International commitments are challenging countries to restore their degraded lands, particularly forests. These commitments require global assessments of recovery timescales and trajectories of different forest attributes to inform restoration strategies. We use a meta-chronosequence approach including 125 forest chronosequences to reconstruct the past (c. 300 years), and model future recovery trajectories of forests recovering from agriculture and logging impacts. We found recovering forests significantly differed from undisturbed ones after 150 years and projected that difference to remain for up to 218 or 494 years for ecosystem attributes like nitrogen stocks or species similarity, respectively. These conservative estimates, however, do not capture the complexity of forest ecosystems. A centennial recovery of forests requires strategic, unprecedented planning to deliver a restored world.

Database construction

We collected data from 16,873 plots from 125 chronosequences of recovering forest ecosystems in 110 published primary studies. From these chronosequences, we extracted 641 recovery trajectories of quantitative measures of ecosystem attributes along time, related to six recovery metrics (organism abundance, species diversity, species similarity, carbon cycling, nitrogen stock, and phosphorus stock), two restoration strategies (passive and active), three disturbance types [agriculture (including abandoned croplands and pastures), logging and mining], and a climatic metric (i.e., aridity index). From the selected chronosequences, we extracted 641 recovery trajectories, i.e., field-based quantitative measurements of ecosystem integrity repeated through time, reported in tables, figures, and text of the selected studies. Each trajectory included at least two data points, defined as the value of the ecosystem metric at different times since recovery started (hereafter, recovery time). Average values were considered for the data points with the same recovery time (n = 72, in 21 studies). We used response ratios (RRs) to estimate the recovery completeness, i.e., the effect sizes between reference and recovering systems. We computed the RR for each data point along the trajectory as ln (X_res/X_ref), where X_res is the value of the ecosystem metric at a certain recovery time and X_ref is the reference value of the same metric in the reference forest. Effect sizes of the meta-analysis were weighted by study precision, which was estimated as the product of the number of subplots and their area, assuming that a higher sampling effort would imply a higher precision. For abundance, diversity and similarity, we fitted fixed-effects models, with weights only accounting for within-study variability; whereas for biogeochemical functions, we assumed random-effect meta-analytic models, accounting for both between- and within-study variability.

Statistical analysis

To estimate the trajectory of forest recovery over time, we fitted a separate linear mixed model (LMM) for the RR of each recovery metric. We included the recovery time as a fixed factor and as a random slope, and the trajectory identity as a random intercept, enabling a different slope and intercept for each trajectory. As the recovery process along time may result in a wide range of trajectories from linear to more saturating shapes, we consider three functions to include the recovery time variable: one linear and two decelerating trends [ln(recovery time + 1) and √recovery time]. We then selected among the three options the one that best fit the data of each recovery metric according to the minimum AICc. The models for the recovery of similarity were fitted using the Morisita-Horn index, as the Pearson correlation test informed that it was correlated to Jaccard and Bray-Curtis indices. Their absolute values were square root transformed to meet the assumptions of general linear models and then multiplied by -1 to facilitate interpretation.

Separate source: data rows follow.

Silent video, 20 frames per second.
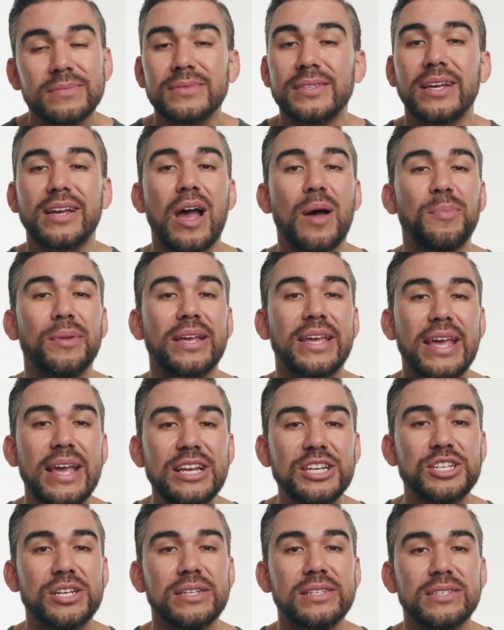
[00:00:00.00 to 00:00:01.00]
the
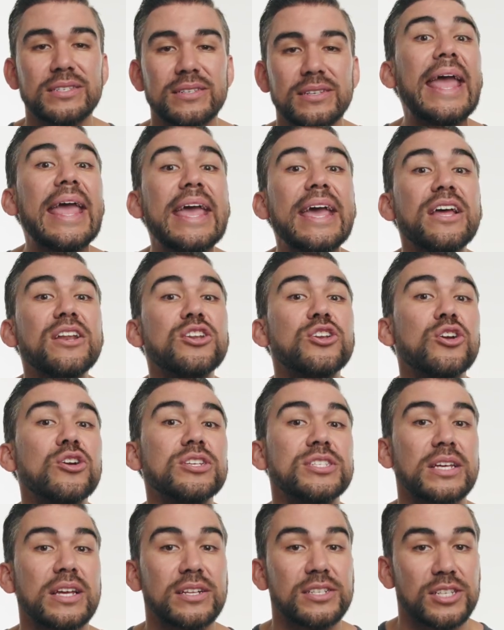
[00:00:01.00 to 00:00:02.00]
complications, and
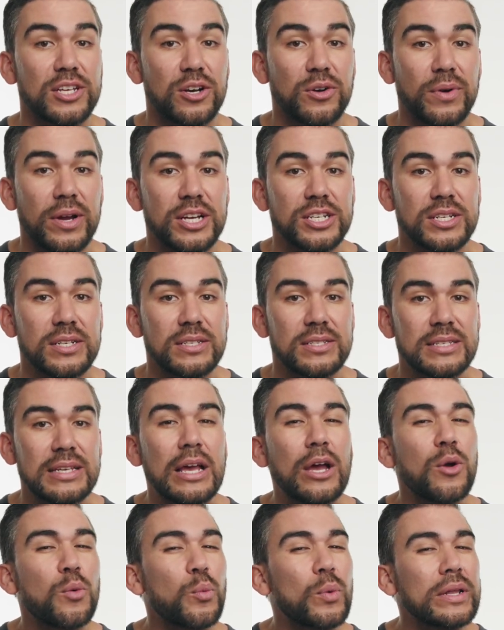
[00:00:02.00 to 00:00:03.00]
nursing considerations
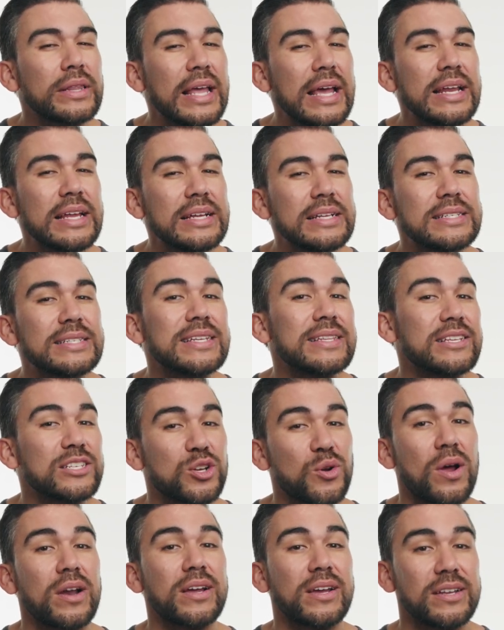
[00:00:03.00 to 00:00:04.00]
related to this
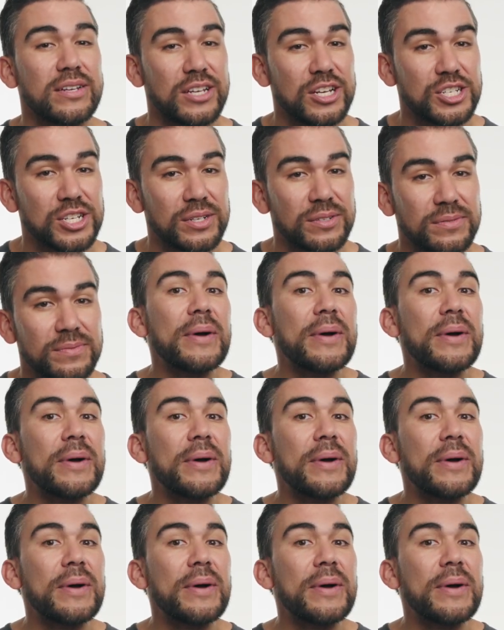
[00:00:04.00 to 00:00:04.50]
chronic condition.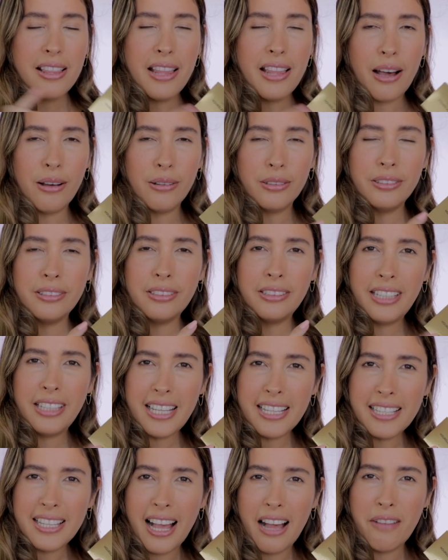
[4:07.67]
Now,
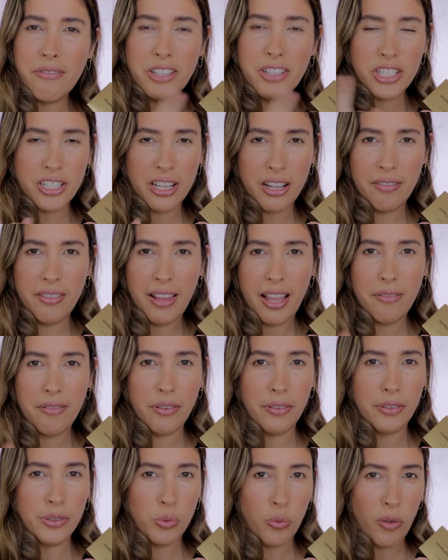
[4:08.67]
these have a shelf
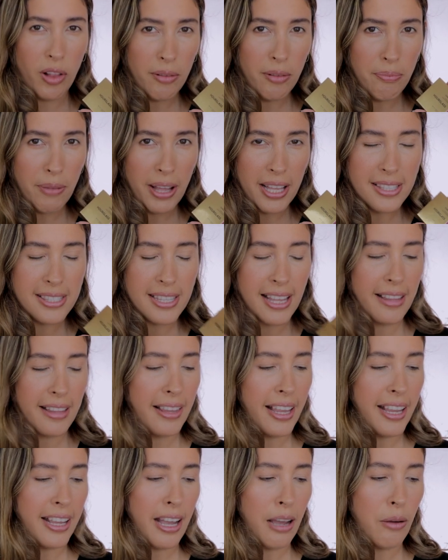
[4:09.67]
life of 12 months
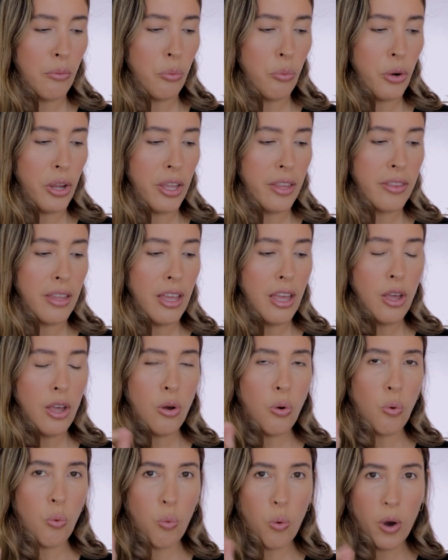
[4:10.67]
and they come with
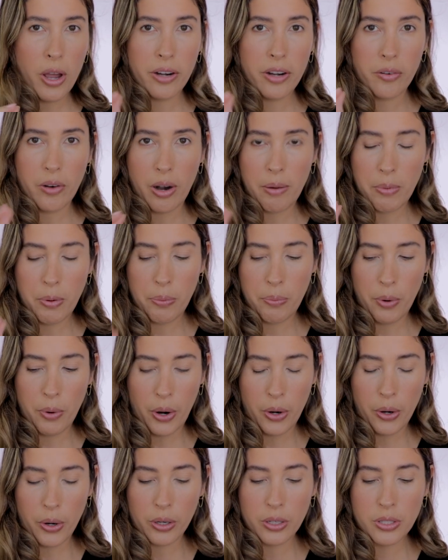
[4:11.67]
1 gram of
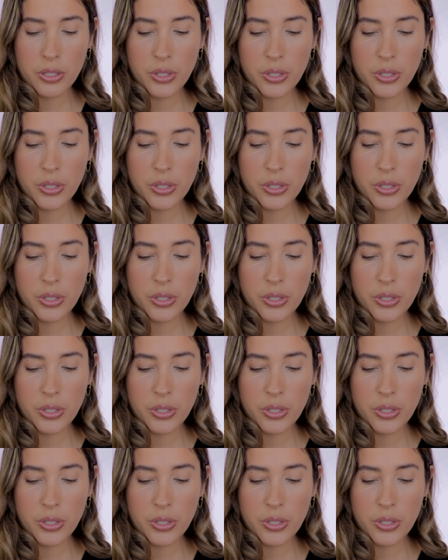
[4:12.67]
product.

Using the resulting LMMs, we predicted the RR after 73, 146, and 219 years of recovery [i.e., one, two, and three times the global life expectancy in 2019]. We then predicted the time needed for forest ecosystems to recover to 90% of reference values for each trajectory and recovery metric and calculated the median by metric. Also using the resulting LMMs, we predicted the RR after 50 and 100 years of recovery for each metric and trajectory (1) to know if the recovery completeness is dependent on the metric and (2) to understand the main explanatory variables underlying the recovery process for each metric. We fitted linear models (LM) to analyse the difference in the RR after 50 years and after 100 years of recovery among recovery metrics. The models had the recovery metric and the intercepts of the LMMs for each trajectory as fixed factors. The latter was included to account for the effect of the initial state of degradation when recovery started. We then fitted a separate LM for the effect of each explanatory variable studied (i.e., aridity, disturbance category, restoration strategy or life form) on the RR predictions after 50 and 100 years of all recovery metrics together, and then for each recovery metric individually. In all the cases, the intercept of the LMMs for each trajectory was also included as a fixed factor to account for the effect of the initial state of degradation when recovery started. For the models fitted for the disturbance category and the life form, we excluded the categories with <1% of the values (i.e., “mining” for disturbance and “bird” for life form) or those including data with mixing information from other categories (i.e., “agriculture and logging” for disturbance and “woody and non-woody” for life form).